[Saved entries]
>>>
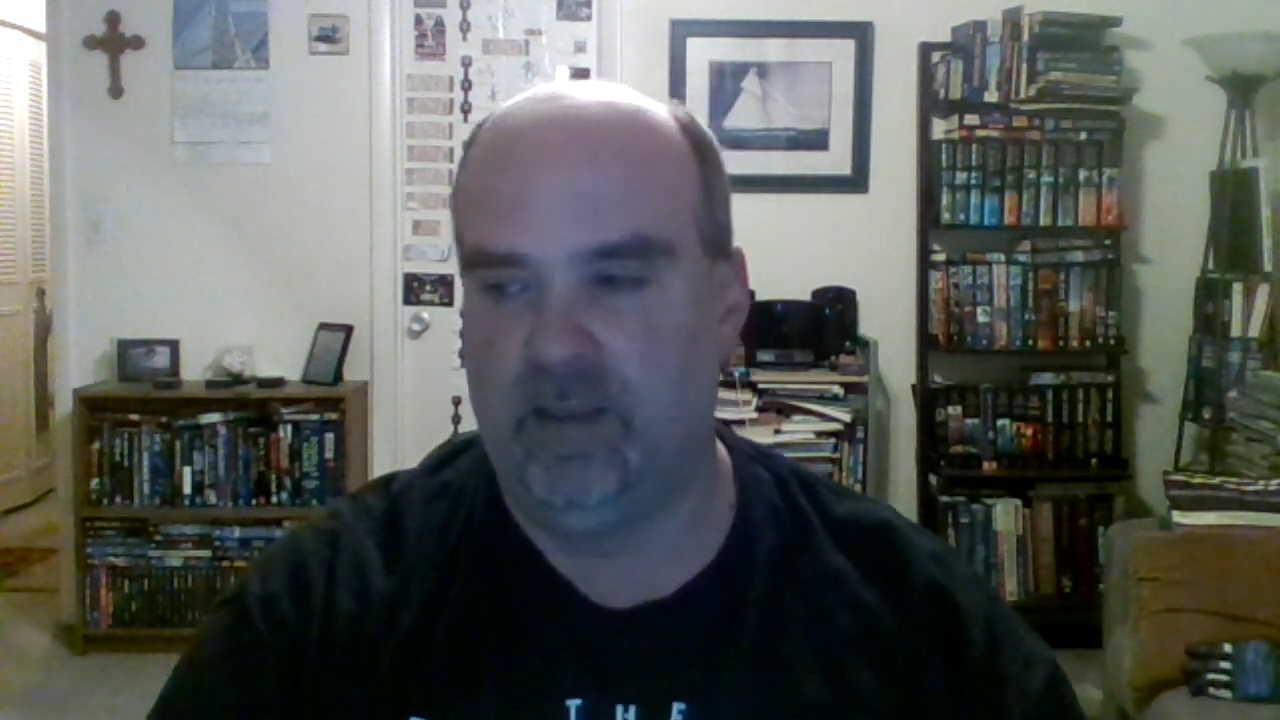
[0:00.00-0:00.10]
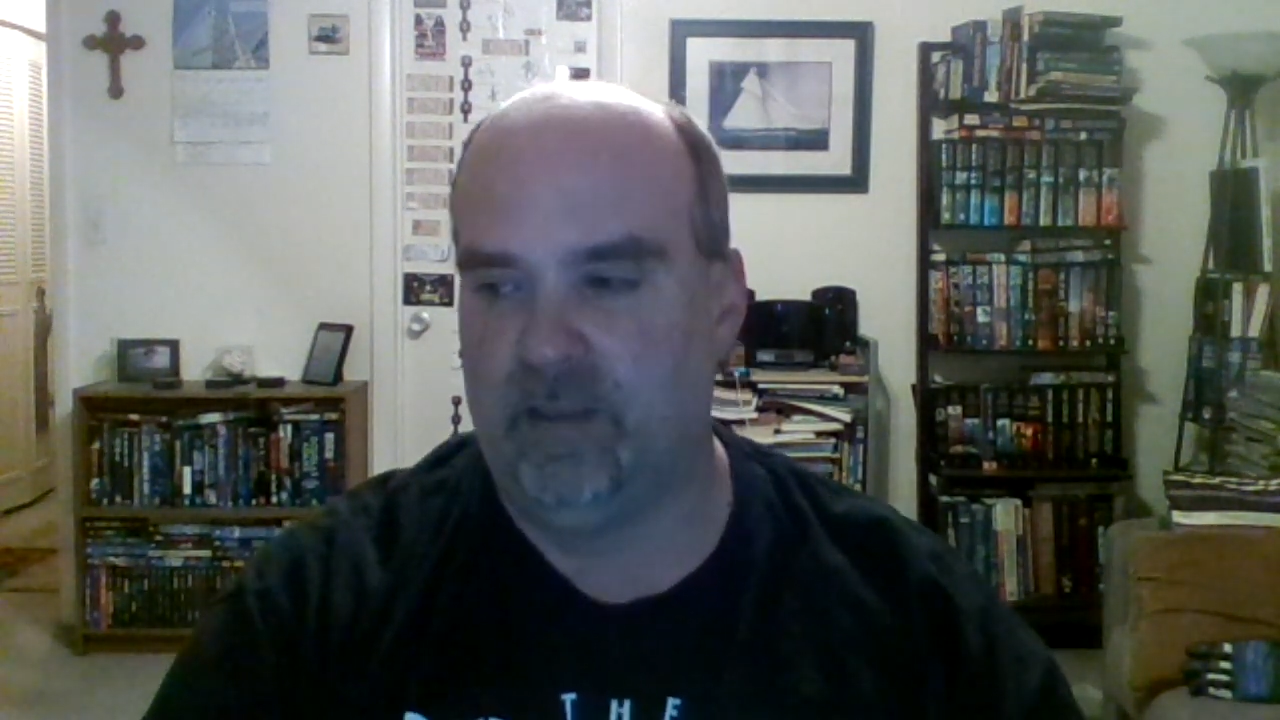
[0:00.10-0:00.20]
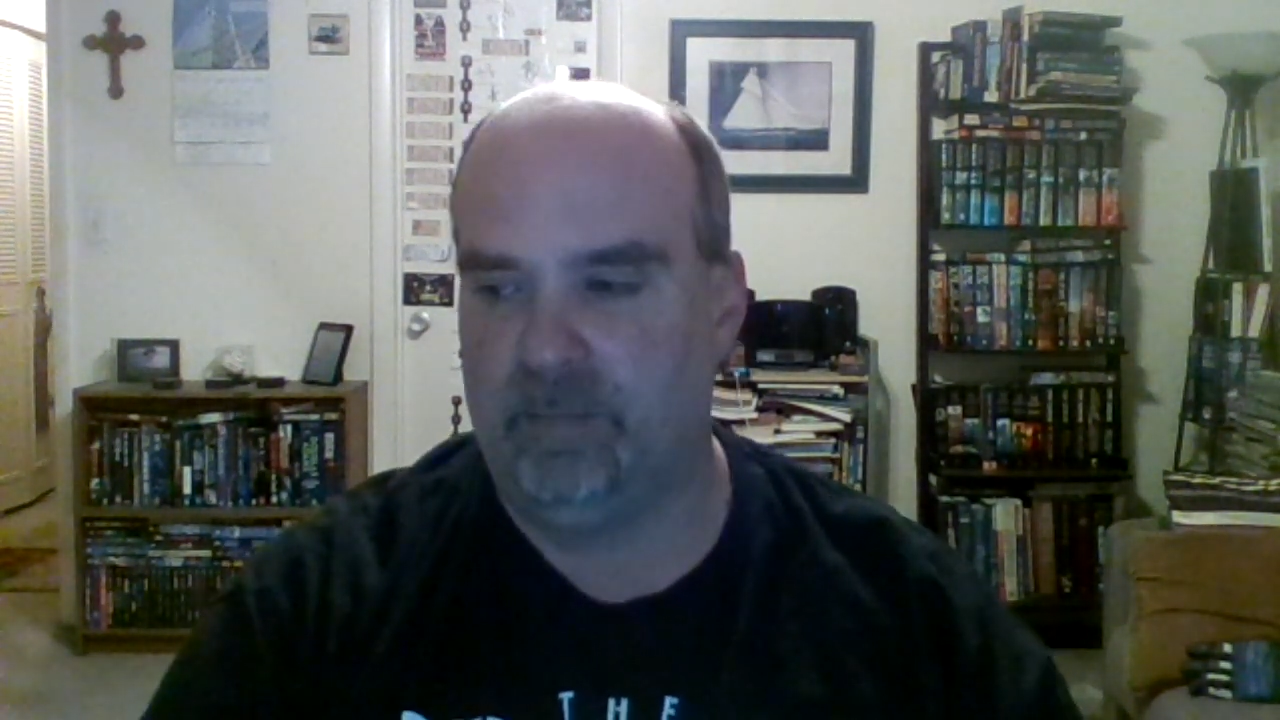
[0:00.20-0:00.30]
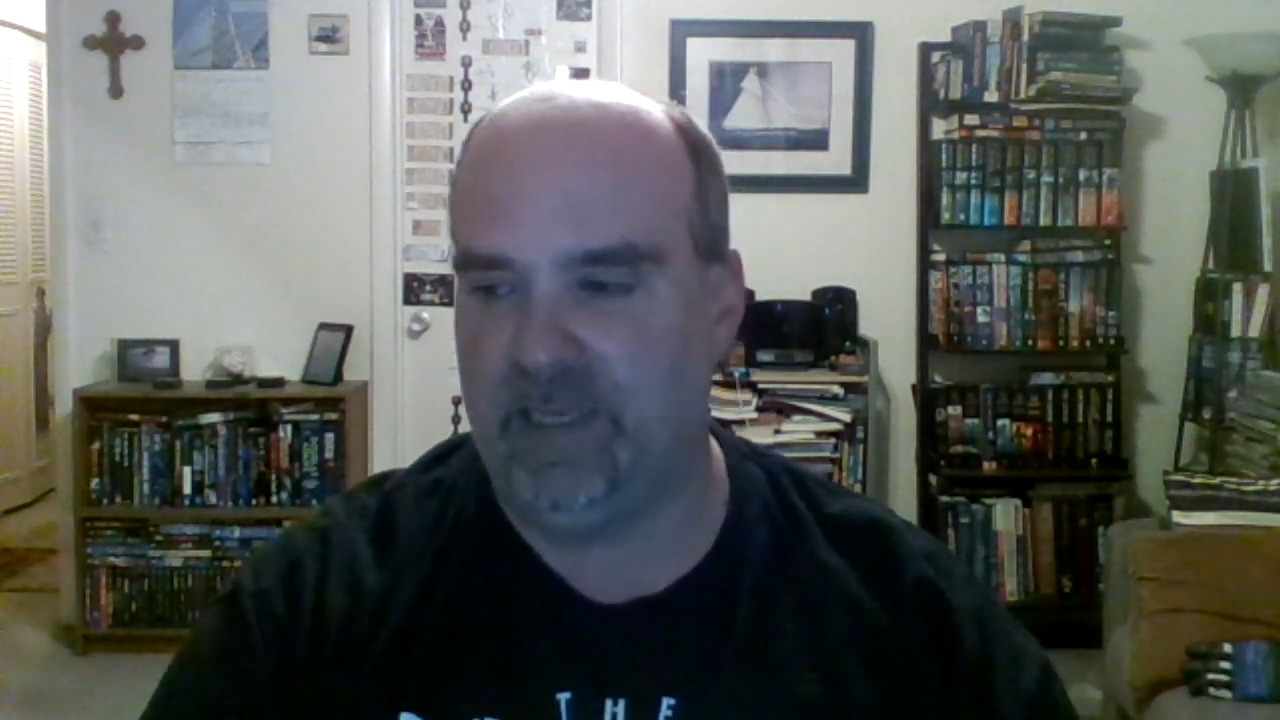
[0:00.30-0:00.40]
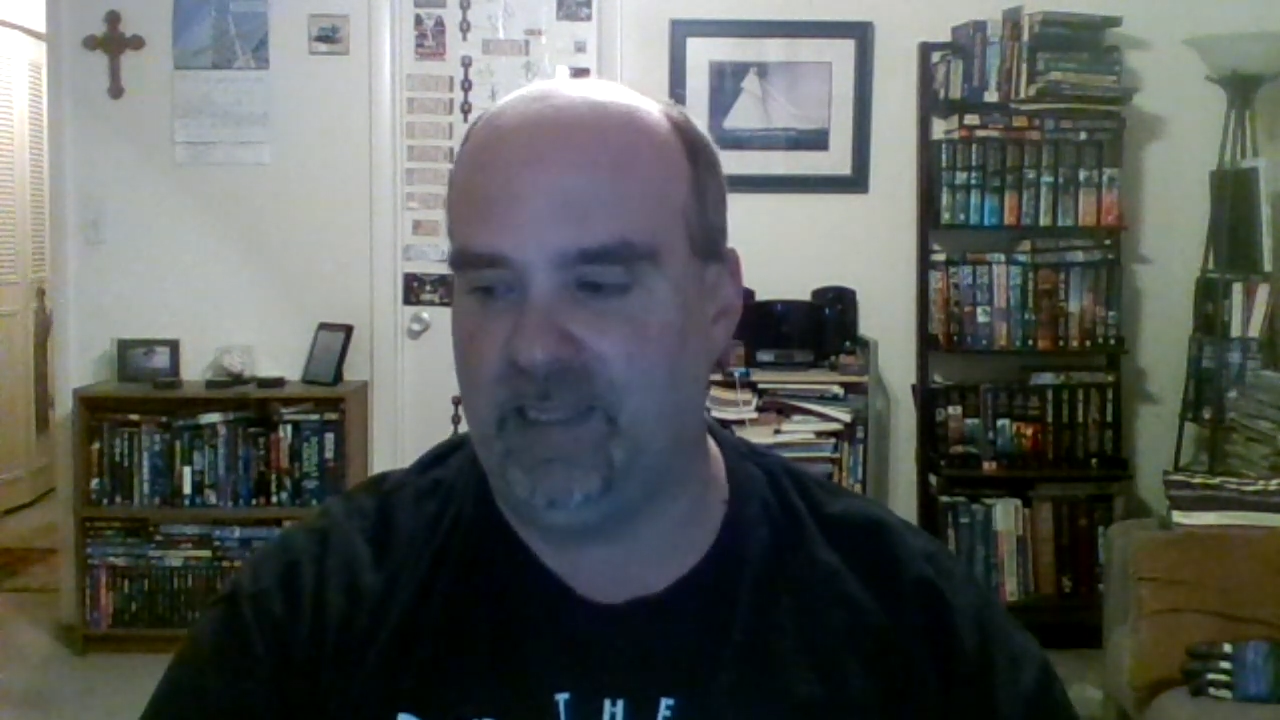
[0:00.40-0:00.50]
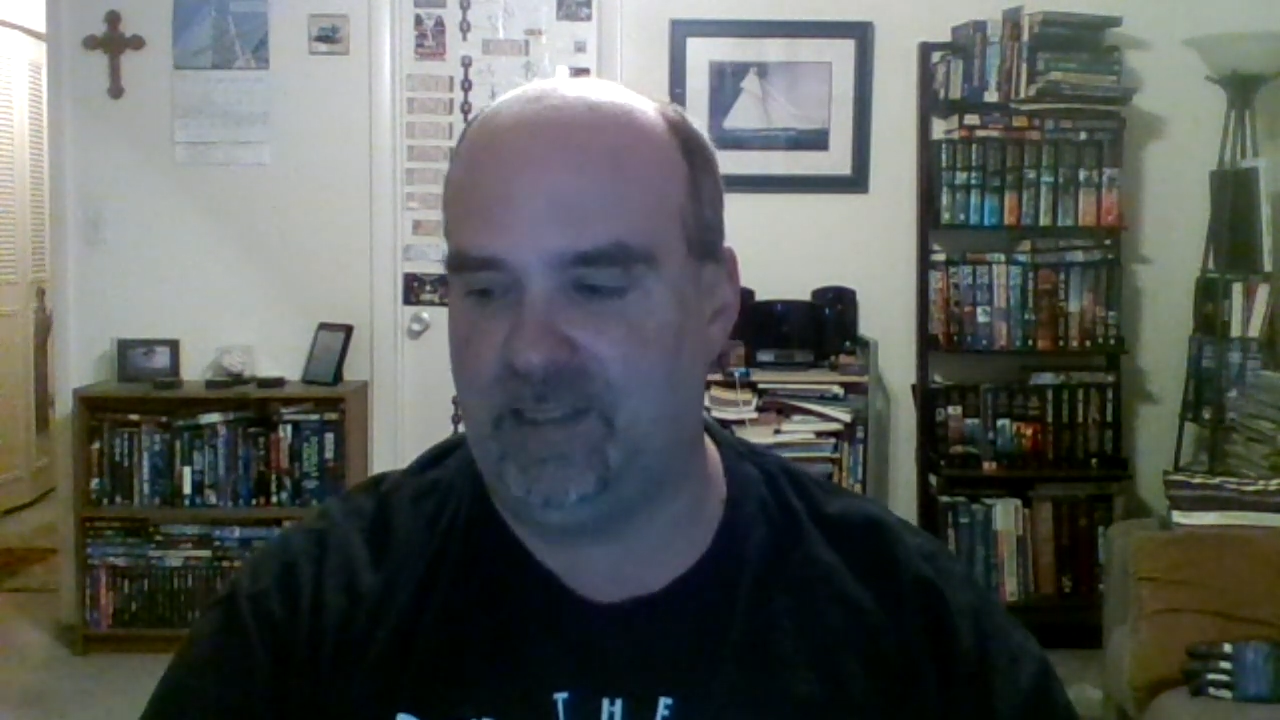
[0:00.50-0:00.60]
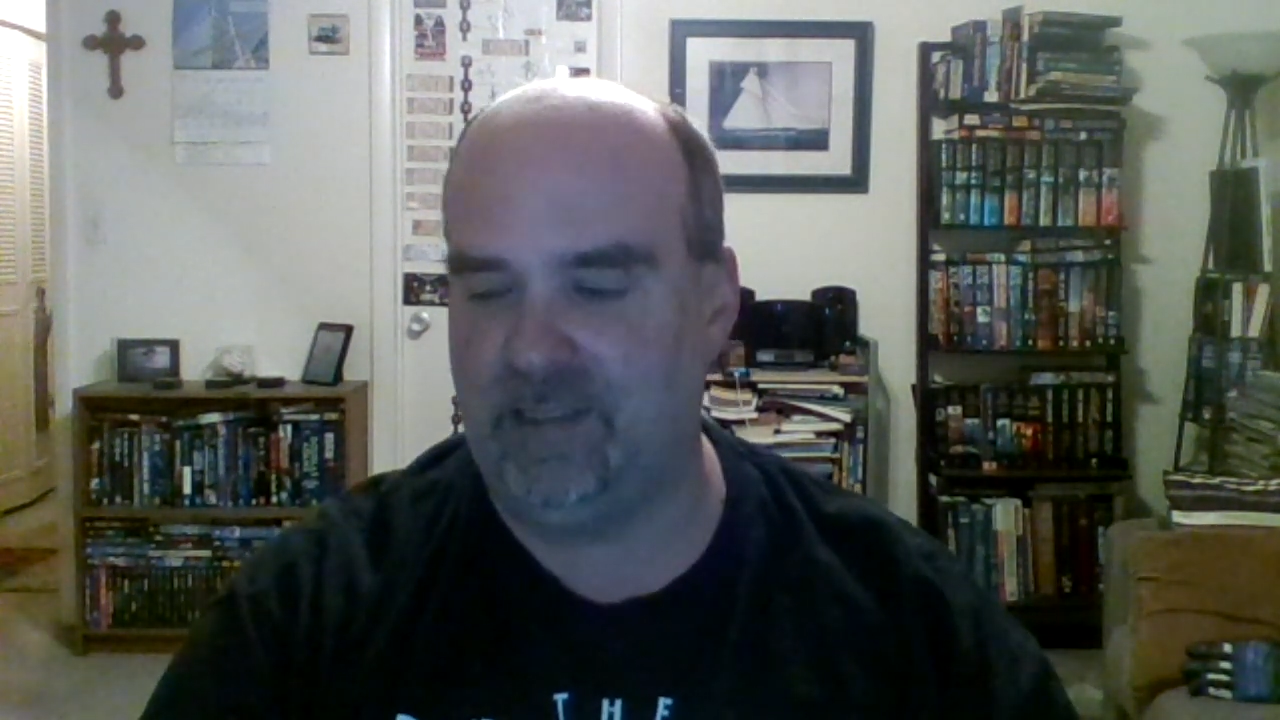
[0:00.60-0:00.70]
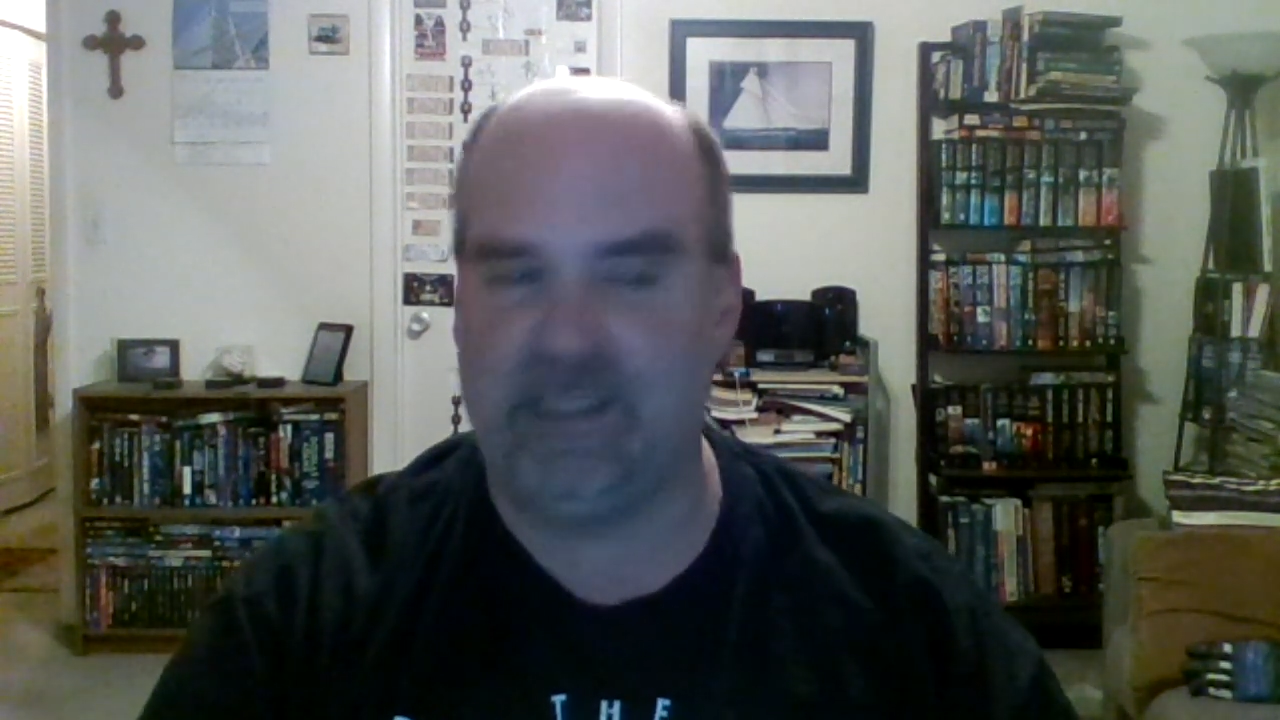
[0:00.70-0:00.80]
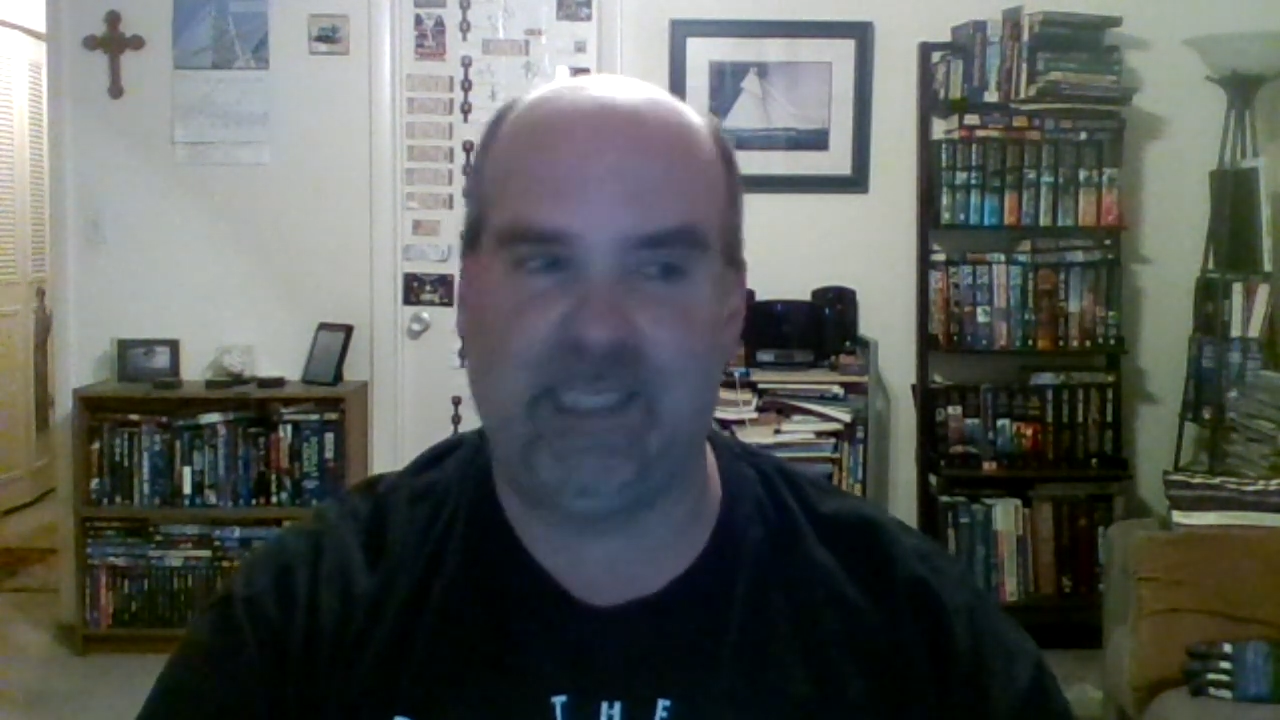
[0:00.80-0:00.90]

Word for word: Purrazzo.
<<<
### EXERCISE AIM
Images are to be omitted; repeat the remaining data above exactly.

### THE ANSWER
[0:00.00-0:00.10]
[0:00.10-0:00.20]
[0:00.20-0:00.30]
[0:00.30-0:00.40]
[0:00.40-0:00.50]
[0:00.50-0:00.60]
[0:00.60-0:00.70]
[0:00.70-0:00.80]
[0:00.80-0:00.90]

Word for word: Purrazzo.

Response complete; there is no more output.